What, me worry? Have you not figured this out yet? Whatever the concerns — money, health, children, the future — and no matter how legitimate your need to panic, stressing and obsessing will only paralyze you. Yes, life can and often does blow giant chunks. But has gunning the fear engine ever done anything to relieve the pain? When you worry, you’re just recycling the past. This is now. Extricate yourself and do something useful.
Quit sucking up. Totally not kidding here. In fact, you should consider giving up manipulation entirely. Flattery, appeasement and old-fashioned boot-licking are especially poisonous to a relationship…even if your manager is a modern-day Caligula.

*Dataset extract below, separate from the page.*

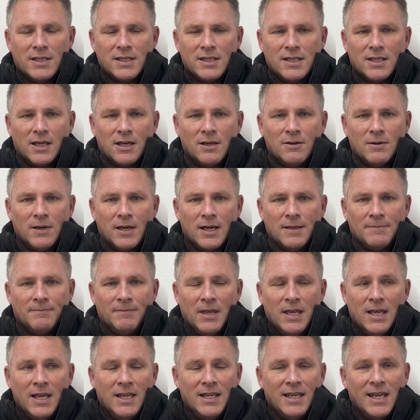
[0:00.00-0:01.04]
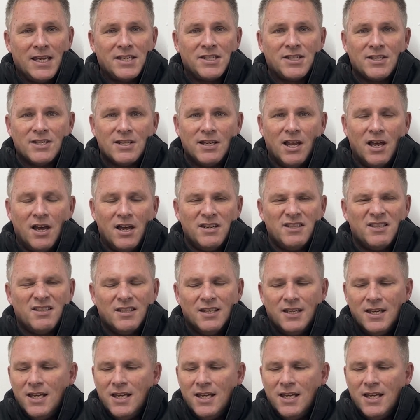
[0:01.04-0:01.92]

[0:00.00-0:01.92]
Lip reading: So lessons learned.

Oh, I know you think it’ll hurt your career. That’s only because you haven’t mastered the alternatives. But combine it with the verbal continence mentioned above and you may find yourself being given more responsibility and rewards than ever before. The trick to dealing with larger-than-life people who rule your destiny is this: Never suck up…but remember that the conversation is always about their issues, not yours.
Don’t be sanctimonious. Hey, what’s the weather like up there on Mt. Olympus? Nobody can stand that crap, so just don’t start. If you believe in tolerance, kindly extend your tolerance to include those who are intolerant. Right? And while we’re on the subject, can the phony humility. When you become great, then you can act humble.

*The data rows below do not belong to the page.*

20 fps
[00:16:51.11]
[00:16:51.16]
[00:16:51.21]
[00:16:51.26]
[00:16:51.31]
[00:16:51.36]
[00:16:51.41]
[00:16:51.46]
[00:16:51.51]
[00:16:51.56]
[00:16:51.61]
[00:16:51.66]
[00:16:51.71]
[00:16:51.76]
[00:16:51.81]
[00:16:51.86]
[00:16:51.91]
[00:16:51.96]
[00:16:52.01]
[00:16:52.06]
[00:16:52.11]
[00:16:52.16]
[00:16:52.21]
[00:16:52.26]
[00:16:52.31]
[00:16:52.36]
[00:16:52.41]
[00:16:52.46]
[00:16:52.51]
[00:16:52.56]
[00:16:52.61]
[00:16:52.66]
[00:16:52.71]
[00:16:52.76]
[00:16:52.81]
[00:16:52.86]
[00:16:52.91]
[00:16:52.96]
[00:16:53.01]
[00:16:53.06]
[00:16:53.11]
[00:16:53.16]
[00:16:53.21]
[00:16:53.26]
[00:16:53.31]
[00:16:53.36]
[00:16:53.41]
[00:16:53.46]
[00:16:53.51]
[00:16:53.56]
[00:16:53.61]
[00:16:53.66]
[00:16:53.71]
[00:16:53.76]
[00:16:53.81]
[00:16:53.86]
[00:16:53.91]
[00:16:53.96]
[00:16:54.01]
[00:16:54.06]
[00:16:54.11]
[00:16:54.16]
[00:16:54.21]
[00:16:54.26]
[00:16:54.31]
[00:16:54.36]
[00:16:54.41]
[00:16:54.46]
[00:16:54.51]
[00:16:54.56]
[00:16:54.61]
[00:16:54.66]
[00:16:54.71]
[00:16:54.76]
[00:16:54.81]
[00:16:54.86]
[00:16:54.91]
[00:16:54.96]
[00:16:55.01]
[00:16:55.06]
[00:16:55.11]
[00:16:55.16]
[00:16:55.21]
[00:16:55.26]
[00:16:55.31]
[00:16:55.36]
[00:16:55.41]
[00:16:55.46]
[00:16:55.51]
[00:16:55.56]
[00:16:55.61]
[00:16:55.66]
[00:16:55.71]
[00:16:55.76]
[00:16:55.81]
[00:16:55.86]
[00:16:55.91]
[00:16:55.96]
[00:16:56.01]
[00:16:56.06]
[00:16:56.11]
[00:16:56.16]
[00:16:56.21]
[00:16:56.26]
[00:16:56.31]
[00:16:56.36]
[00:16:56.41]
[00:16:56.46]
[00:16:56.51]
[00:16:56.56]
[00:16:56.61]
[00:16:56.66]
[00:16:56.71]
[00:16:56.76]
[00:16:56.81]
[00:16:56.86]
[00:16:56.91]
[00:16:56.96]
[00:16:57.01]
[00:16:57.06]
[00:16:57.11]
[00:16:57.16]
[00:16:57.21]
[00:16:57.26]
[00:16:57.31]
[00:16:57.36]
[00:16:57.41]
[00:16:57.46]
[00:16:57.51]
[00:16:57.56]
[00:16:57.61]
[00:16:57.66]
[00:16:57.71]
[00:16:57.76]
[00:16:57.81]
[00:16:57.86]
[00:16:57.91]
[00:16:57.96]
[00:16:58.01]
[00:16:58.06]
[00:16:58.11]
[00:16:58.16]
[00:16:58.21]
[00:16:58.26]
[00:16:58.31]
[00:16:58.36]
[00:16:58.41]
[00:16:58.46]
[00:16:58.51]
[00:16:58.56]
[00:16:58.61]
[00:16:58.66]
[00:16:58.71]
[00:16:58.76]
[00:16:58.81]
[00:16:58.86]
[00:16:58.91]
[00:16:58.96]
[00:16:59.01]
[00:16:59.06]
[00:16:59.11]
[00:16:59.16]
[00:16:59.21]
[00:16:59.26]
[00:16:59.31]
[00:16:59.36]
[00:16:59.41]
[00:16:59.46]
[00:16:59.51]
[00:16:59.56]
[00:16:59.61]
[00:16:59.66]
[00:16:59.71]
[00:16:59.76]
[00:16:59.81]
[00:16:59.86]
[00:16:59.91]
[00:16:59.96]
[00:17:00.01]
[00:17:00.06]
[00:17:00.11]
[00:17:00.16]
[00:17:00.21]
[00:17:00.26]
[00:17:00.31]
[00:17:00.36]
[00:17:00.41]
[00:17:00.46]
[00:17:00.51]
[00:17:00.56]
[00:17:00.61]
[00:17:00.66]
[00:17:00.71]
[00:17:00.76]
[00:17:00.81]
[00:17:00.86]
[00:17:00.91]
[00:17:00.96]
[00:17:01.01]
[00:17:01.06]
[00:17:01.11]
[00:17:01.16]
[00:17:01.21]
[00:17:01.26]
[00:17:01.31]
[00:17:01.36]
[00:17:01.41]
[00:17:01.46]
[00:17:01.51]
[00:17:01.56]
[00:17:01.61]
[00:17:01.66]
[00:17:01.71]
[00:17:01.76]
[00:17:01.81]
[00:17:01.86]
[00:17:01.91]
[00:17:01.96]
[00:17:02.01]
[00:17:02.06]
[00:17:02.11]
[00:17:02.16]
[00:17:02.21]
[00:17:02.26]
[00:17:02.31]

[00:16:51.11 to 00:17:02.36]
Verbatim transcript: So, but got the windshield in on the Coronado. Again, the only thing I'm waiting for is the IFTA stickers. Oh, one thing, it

Do like a Boy Scout. A scout is trustworthy, loyal, helpful, friendly, courteous, kind, obedient, cheerful, thrifty, brave, clean and reverent. Need I say more?
There’s no guarantee that you’ll derive any pleasure from these new habits, as I’m sure you are aware. But they could keep you in the game and competitive. My father used to tell the story about a man who sought the advice of a Himalayan guru in his quest to live forever.
“Stay away from tobacco, alcohol and women,” the guru told him.
“Really?” the man asked. “And then I’ll live forever?”
“Well…no,” said the guru. “But it’ll seem like it.”